Love me not

To love or not to love? That is my life’s question.

It’s been a while since I posted my thoughts on this thing. And it’s taken me quite a few days to actually figure out what to type down. But I think I might have just unlocked a part of my mind that stores unacknowledged thoughts.

The only reason I really thought this one through is probably because a certain guy is mad at me. As to why he is, I have absolutely no clue and he won’t even tell me. Ughhhh it’s so annoying and unfair!! It makes me feel like a monster to not even know what I’ve done wrong! Or to have done something wrong that didn’t seem wrong to me anymore.

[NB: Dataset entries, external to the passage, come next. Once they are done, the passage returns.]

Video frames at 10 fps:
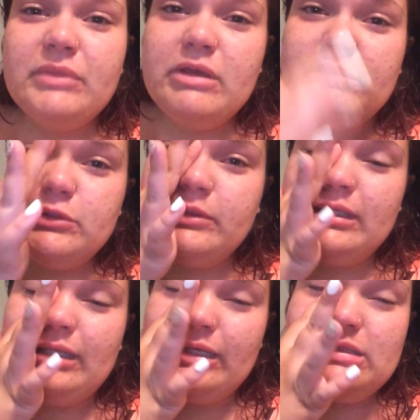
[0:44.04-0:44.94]
He was
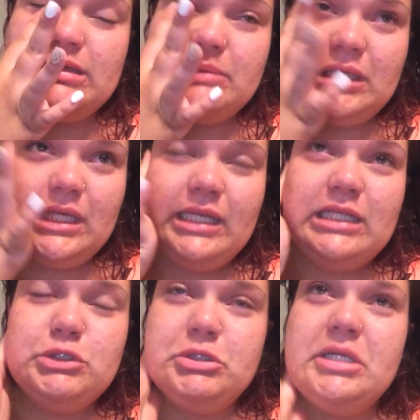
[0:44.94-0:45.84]
really nice to me, and
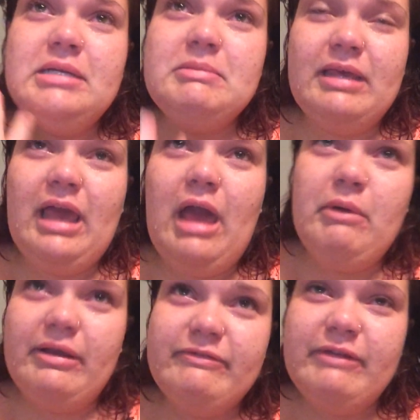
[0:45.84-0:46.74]
he treated me
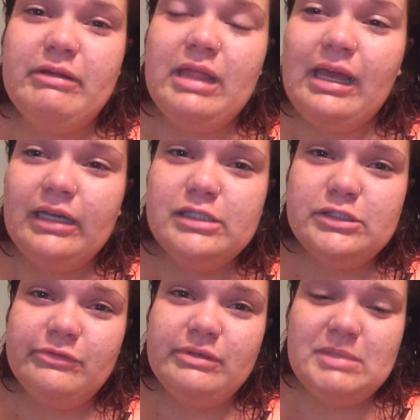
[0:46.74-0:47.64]
how I felt like I
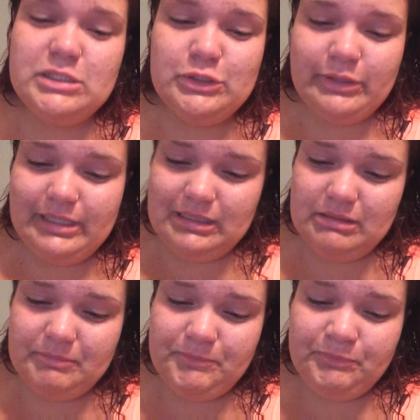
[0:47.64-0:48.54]
deserved to be
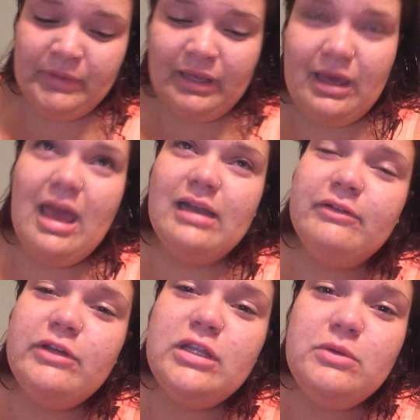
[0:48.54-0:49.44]
treated. And
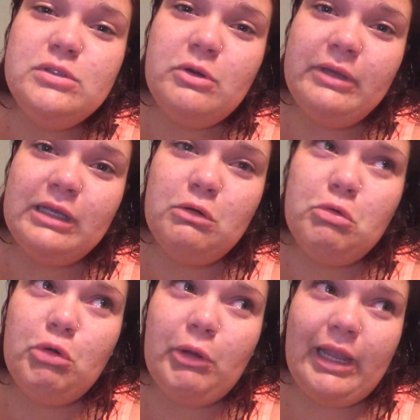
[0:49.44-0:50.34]
everything was going
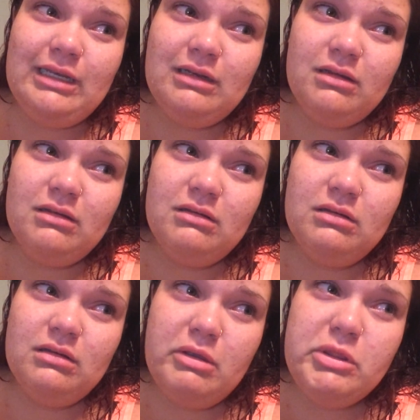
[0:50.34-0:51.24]
great.
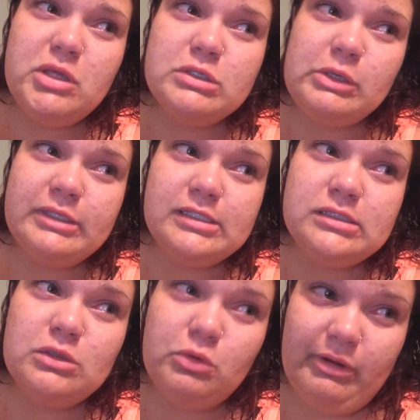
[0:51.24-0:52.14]
Everything was going
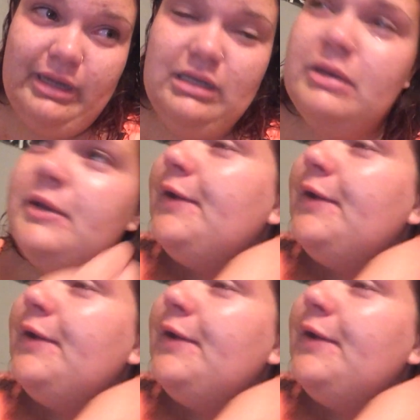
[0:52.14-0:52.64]
so great.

I suspect it’s because I don’t talk or hang around him much compared to a month ago…. He should know by now that I’m not the kind of girl who wants to be seen as someone who needs someone else all the time. Or someone clingy and needy. I’m not exactly sure how to organize all these thoughts right now but what the heck. Might as well get it out of my brain before it eats me up late at night.

 

I’m not one to voice out how I feel. That’s how my family is and I guess that’s sort of how I was raised. We’re not very verbal when it comes to feelings. Some of us are really private about it, some tell a few people just to get it out of their system and the rest spread it out like butter on a piece of bread. I think I’m lucky to be all three or maybe two of those. 

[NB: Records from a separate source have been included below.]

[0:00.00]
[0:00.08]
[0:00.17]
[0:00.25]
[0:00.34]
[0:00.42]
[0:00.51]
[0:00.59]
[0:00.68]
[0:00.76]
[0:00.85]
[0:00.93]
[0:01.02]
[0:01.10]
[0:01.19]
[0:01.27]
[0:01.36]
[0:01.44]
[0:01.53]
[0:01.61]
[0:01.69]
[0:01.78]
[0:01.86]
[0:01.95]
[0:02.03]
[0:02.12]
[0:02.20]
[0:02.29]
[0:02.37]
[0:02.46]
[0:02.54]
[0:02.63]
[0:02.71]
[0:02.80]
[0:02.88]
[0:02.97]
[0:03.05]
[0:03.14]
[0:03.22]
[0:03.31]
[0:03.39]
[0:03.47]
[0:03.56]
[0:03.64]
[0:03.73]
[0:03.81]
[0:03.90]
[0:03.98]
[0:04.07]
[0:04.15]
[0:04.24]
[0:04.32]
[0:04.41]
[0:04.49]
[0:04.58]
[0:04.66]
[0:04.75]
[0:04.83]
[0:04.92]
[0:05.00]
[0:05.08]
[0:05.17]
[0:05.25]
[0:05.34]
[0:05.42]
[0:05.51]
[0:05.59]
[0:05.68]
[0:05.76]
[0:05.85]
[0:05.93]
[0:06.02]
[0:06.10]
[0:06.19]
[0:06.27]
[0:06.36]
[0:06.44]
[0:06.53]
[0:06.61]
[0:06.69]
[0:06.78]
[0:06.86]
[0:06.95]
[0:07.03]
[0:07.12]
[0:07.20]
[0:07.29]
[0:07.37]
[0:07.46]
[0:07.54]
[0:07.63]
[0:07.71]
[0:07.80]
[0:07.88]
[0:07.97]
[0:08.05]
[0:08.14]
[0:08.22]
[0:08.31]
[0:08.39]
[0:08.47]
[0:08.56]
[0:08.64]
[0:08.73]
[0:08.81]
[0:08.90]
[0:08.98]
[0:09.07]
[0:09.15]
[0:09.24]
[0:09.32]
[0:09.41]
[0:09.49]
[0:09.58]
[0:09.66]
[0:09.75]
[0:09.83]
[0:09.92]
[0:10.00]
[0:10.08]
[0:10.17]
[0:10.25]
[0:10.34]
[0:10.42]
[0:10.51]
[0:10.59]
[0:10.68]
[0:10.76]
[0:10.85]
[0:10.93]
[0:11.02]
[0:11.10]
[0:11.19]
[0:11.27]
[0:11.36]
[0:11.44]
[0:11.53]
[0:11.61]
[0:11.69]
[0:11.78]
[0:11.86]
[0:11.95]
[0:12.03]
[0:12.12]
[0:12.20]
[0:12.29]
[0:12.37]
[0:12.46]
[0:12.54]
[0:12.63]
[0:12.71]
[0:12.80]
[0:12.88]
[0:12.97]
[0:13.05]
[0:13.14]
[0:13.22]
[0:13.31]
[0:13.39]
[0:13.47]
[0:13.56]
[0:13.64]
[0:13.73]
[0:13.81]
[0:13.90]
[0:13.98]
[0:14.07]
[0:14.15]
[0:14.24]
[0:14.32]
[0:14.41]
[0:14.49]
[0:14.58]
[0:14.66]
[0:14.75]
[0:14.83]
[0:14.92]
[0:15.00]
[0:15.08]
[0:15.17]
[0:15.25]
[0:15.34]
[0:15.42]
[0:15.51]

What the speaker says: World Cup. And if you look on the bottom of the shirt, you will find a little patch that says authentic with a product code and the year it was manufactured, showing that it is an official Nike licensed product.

When it comes to anything relationship wise, not family or friends related, I’m sort of a mess. I have no words right now to further elaborate it but I do know that maybe I’m not afraid of commitment, I’m afraid to love. I’ve never actually been in love. I don’t know what it feels like to be in love and I sort of don’t want to know what it feels like. Having being in one and a few not-so-defined relationships was a lot for me to handle. But maybe as I grow older I will welcome it with open arms. But right now I think I’ve hurt a few people already and I wish I could explain to them but feelings and thoughts like this? It’s not something I’d like to share with someone who I’m not in love with or almost in love with.

I feel like I’m a dangerous person to even fall in like with.